RECORDS TO USE:

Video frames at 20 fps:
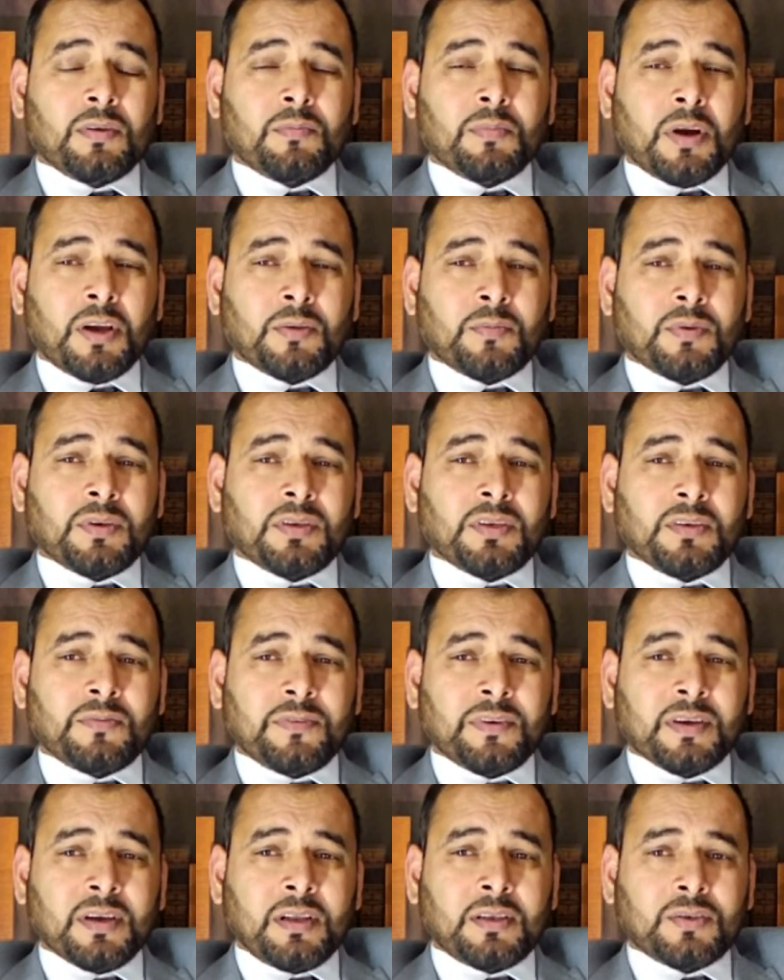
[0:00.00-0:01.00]
might be
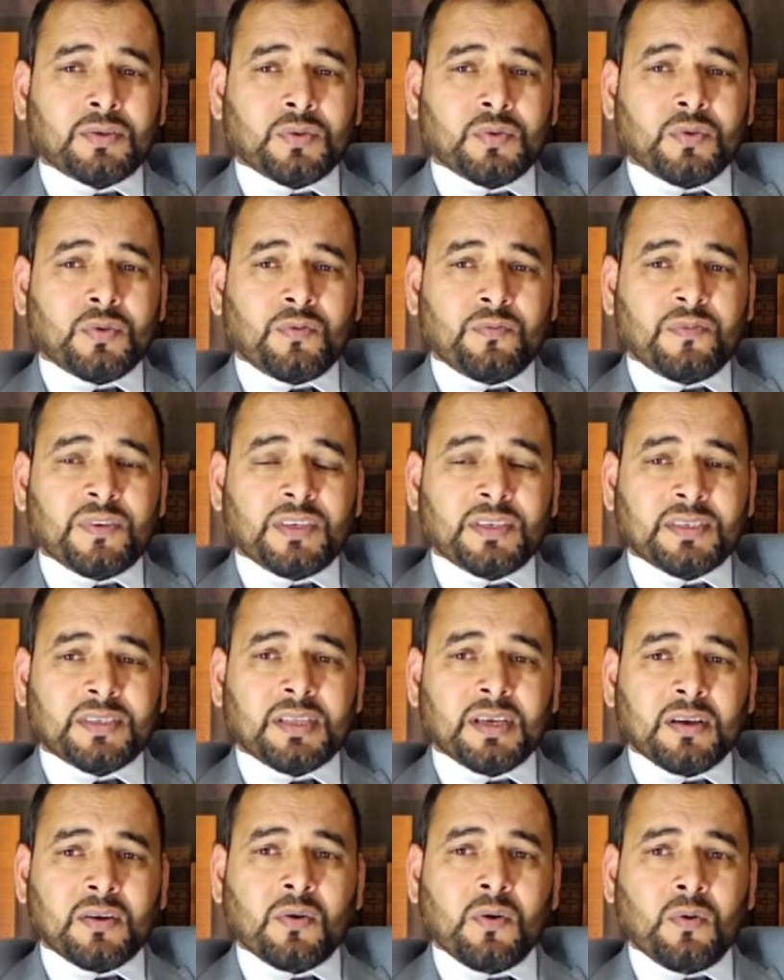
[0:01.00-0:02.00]
difficult to convince
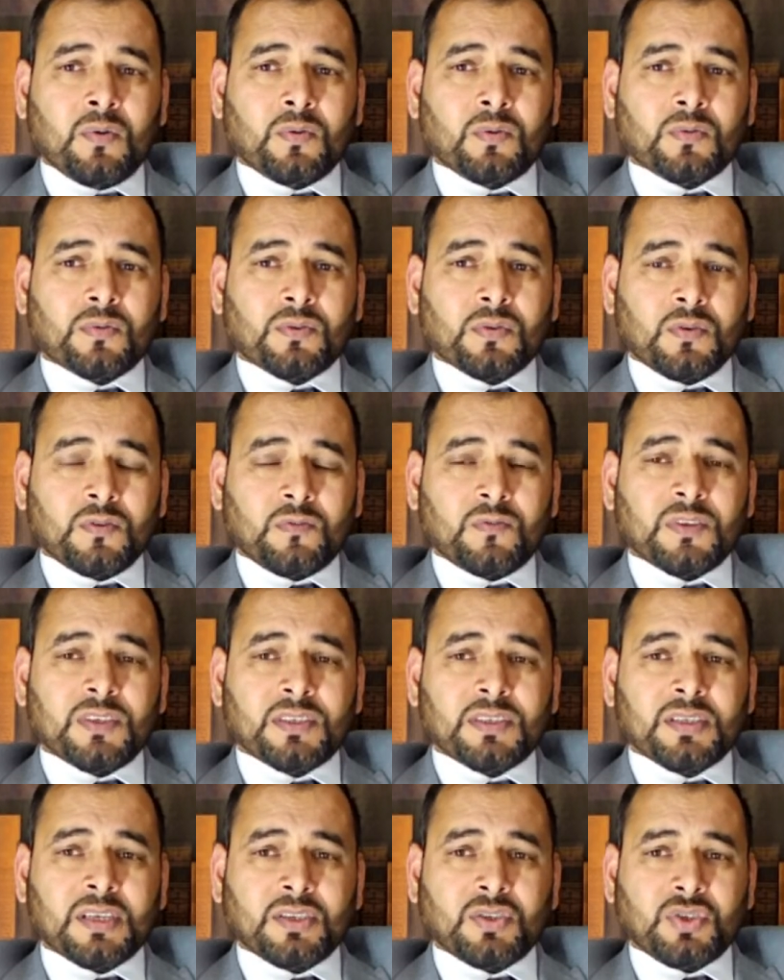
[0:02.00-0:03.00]
the court,
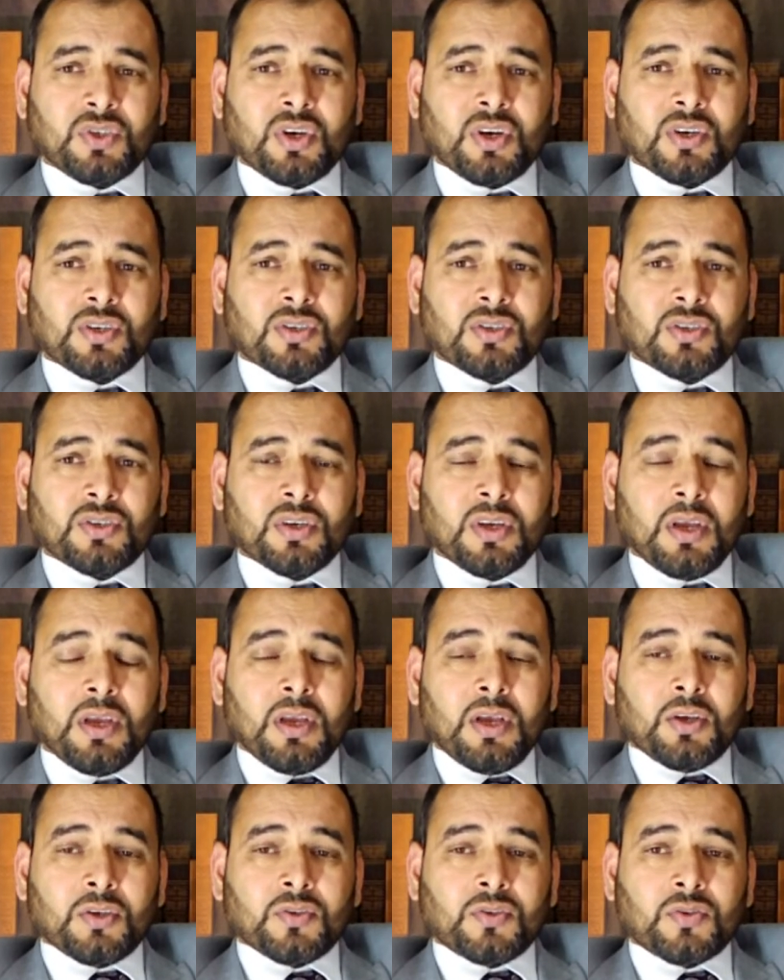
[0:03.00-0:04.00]
convince the judge.
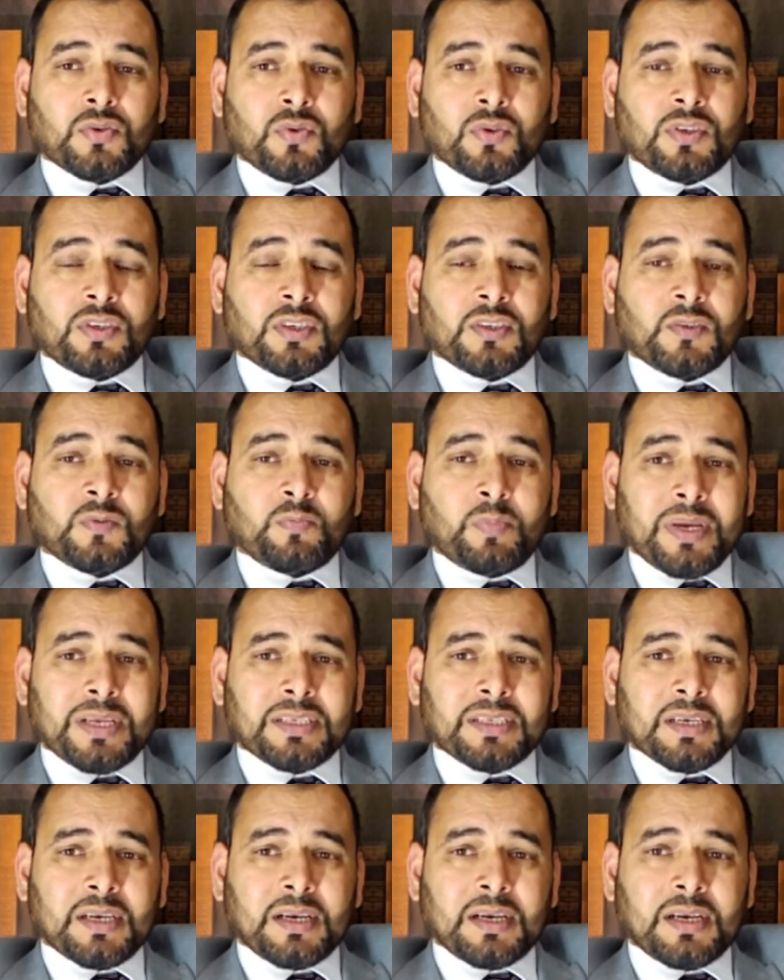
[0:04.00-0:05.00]
So it is
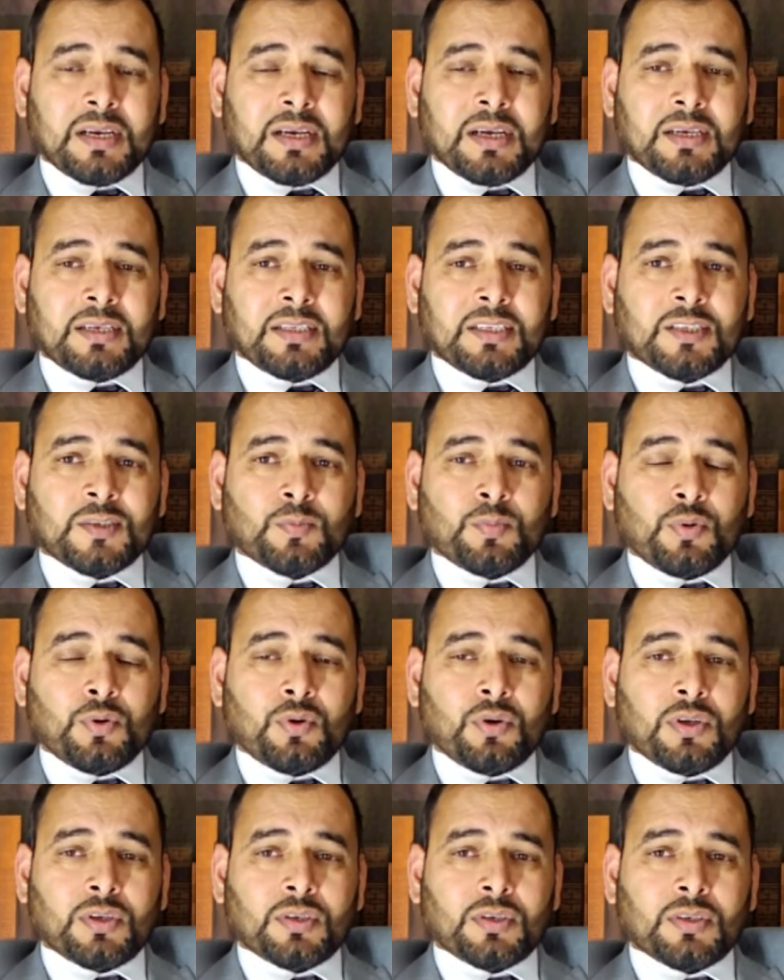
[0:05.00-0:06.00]
better at this
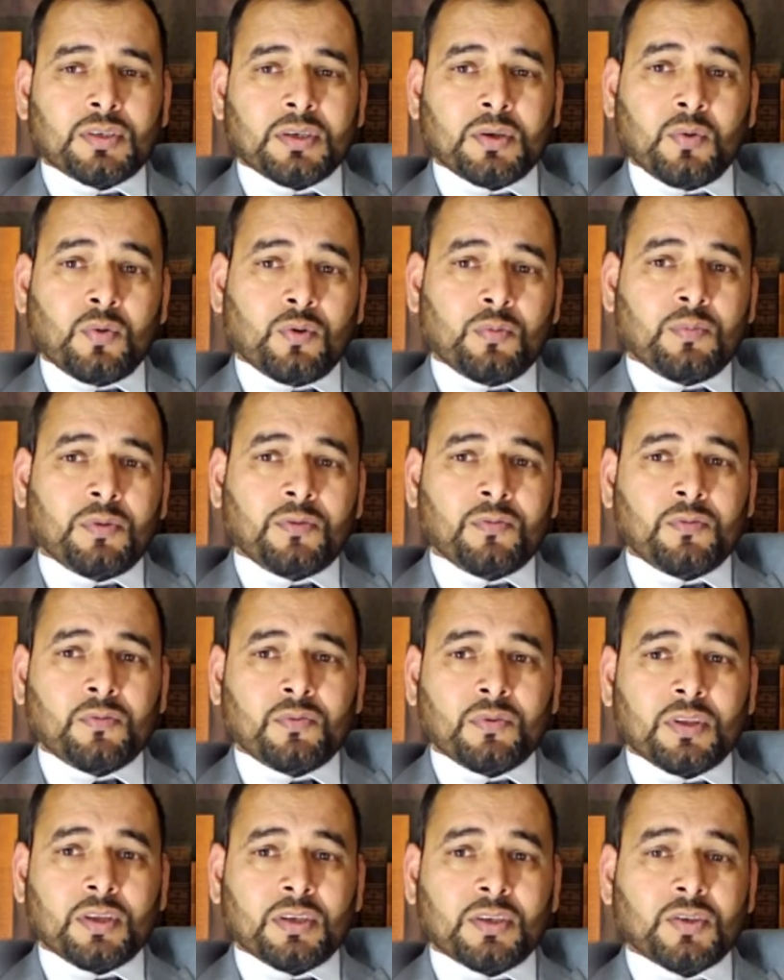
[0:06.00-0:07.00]
point or
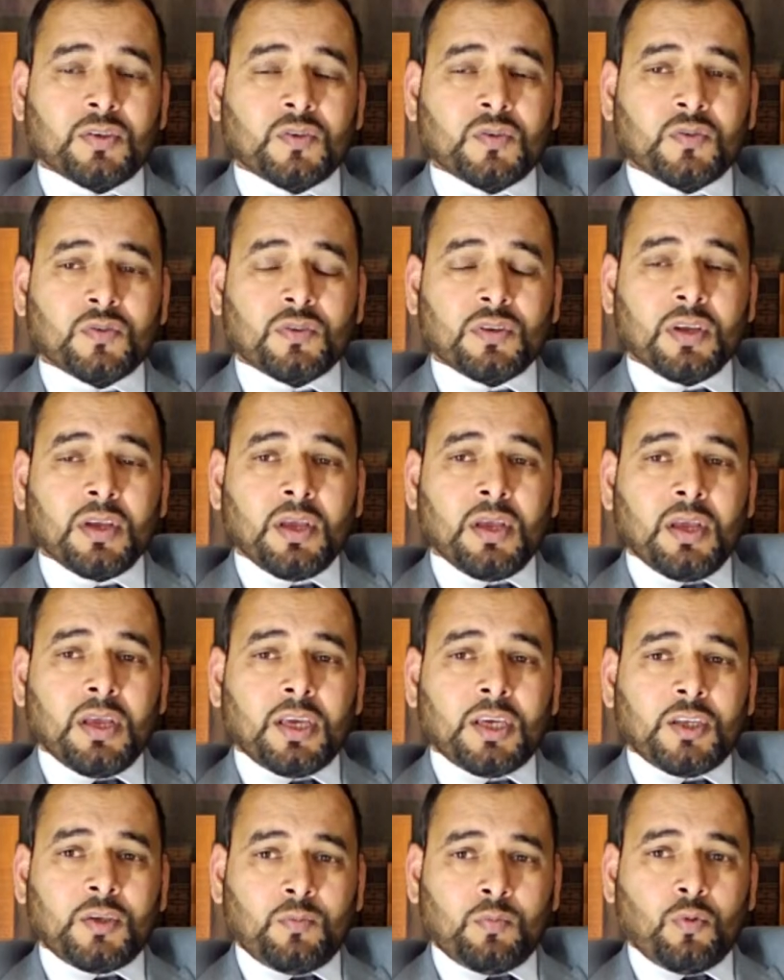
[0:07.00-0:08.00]
before that you should
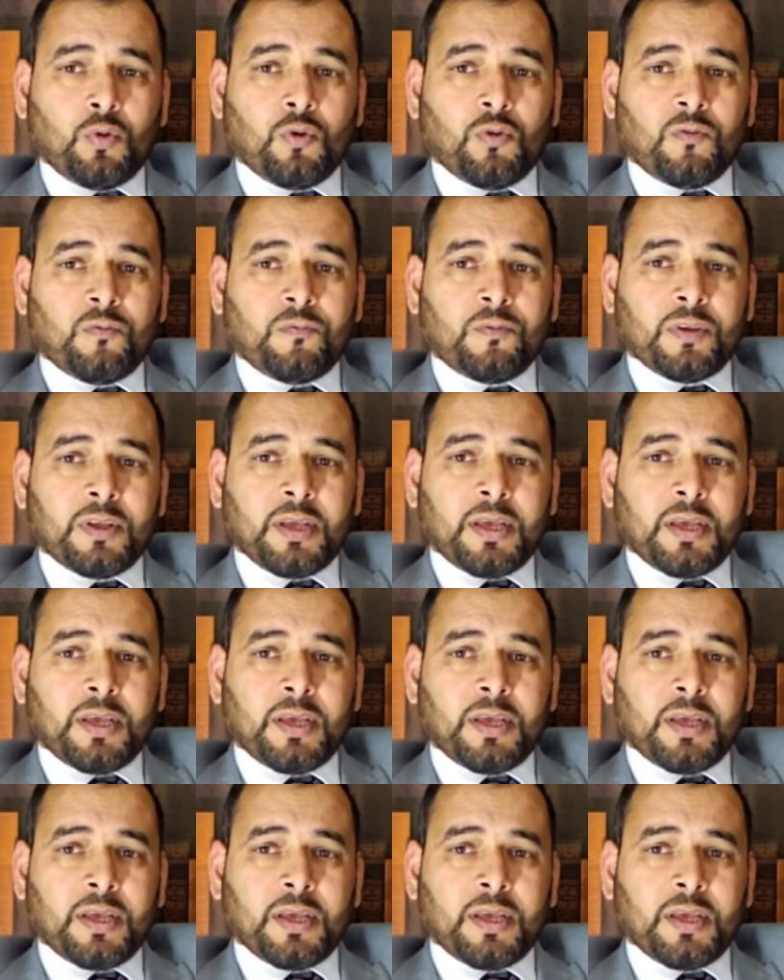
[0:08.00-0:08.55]
involve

PROBLEM STATEMENT:
With the images omitted, return the full material exactly.

RESPONSE BELOW:
Video frames at 20 fps:
[0:00.00-0:01.00]
might be
[0:01.00-0:02.00]
difficult to convince
[0:02.00-0:03.00]
the court,
[0:03.00-0:04.00]
convince the judge.
[0:04.00-0:05.00]
So it is
[0:05.00-0:06.00]
better at this
[0:06.00-0:07.00]
point or
[0:07.00-0:08.00]
before that you should
[0:08.00-0:08.55]
involve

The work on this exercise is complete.